Saved entries
=======

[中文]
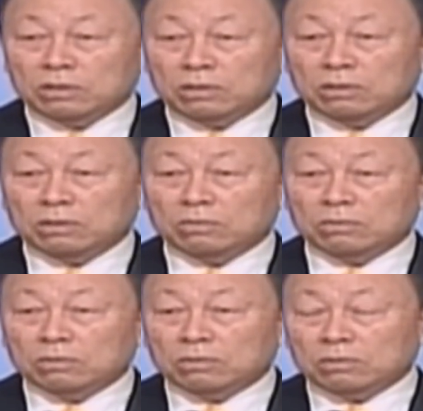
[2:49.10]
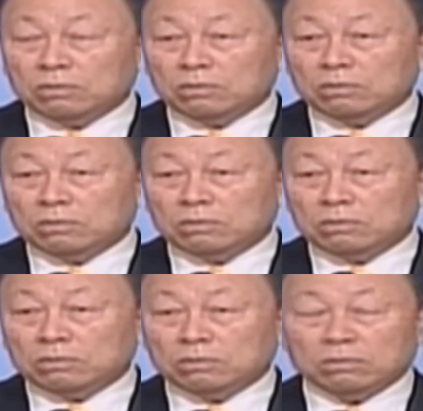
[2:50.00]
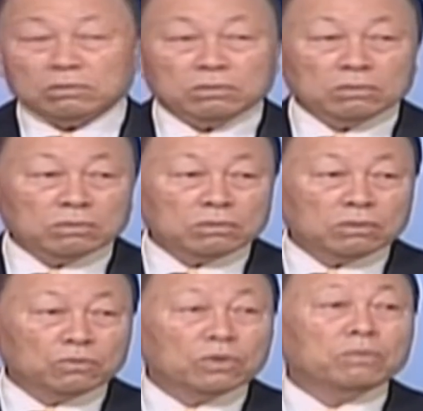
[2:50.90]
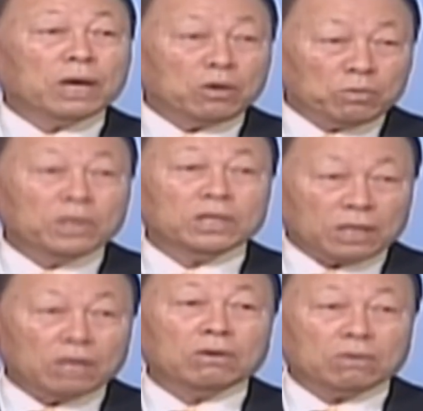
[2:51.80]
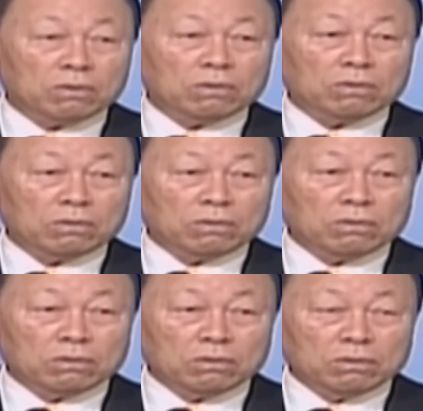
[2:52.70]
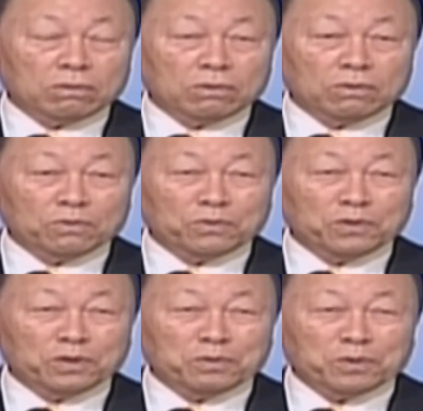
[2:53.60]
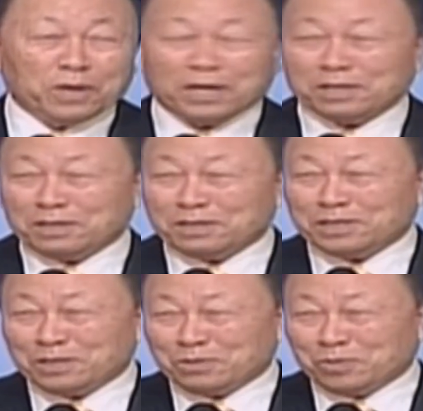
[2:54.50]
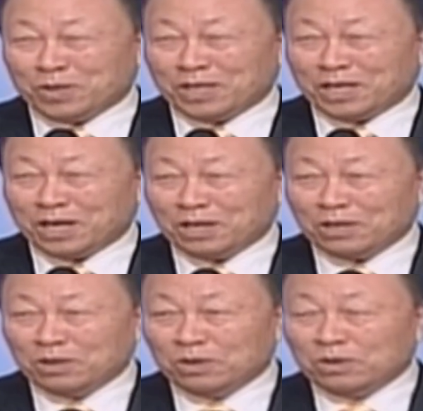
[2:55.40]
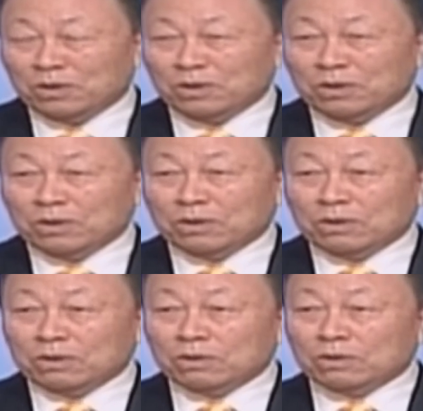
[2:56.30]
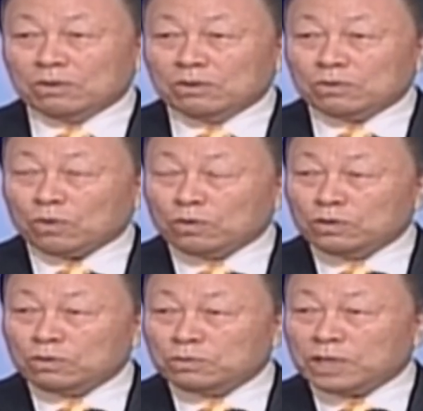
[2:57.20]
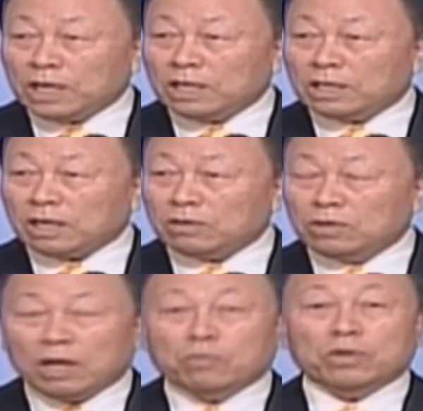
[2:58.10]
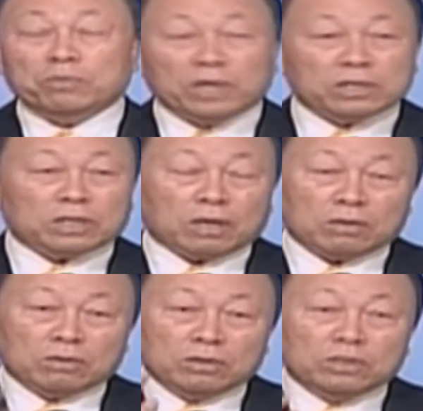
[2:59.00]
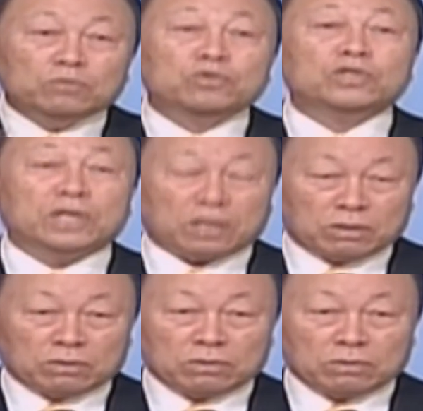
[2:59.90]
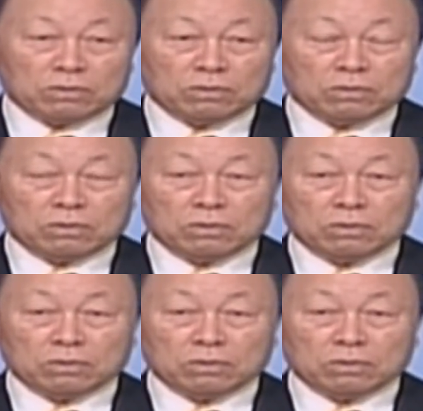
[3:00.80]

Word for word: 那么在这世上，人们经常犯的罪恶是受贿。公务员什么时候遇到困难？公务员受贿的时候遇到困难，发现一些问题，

=======

§ **What needs to be done**: Reproduce the data verbatim and omit each image.

§ **Task output**:
[中文]
[2:49.10]
[2:50.00]
[2:50.90]
[2:51.80]
[2:52.70]
[2:53.60]
[2:54.50]
[2:55.40]
[2:56.30]
[2:57.20]
[2:58.10]
[2:59.00]
[2:59.90]
[3:00.80]

Word for word: 那么在这世上，人们经常犯的罪恶是受贿。公务员什么时候遇到困难？公务员受贿的时候遇到困难，发现一些问题，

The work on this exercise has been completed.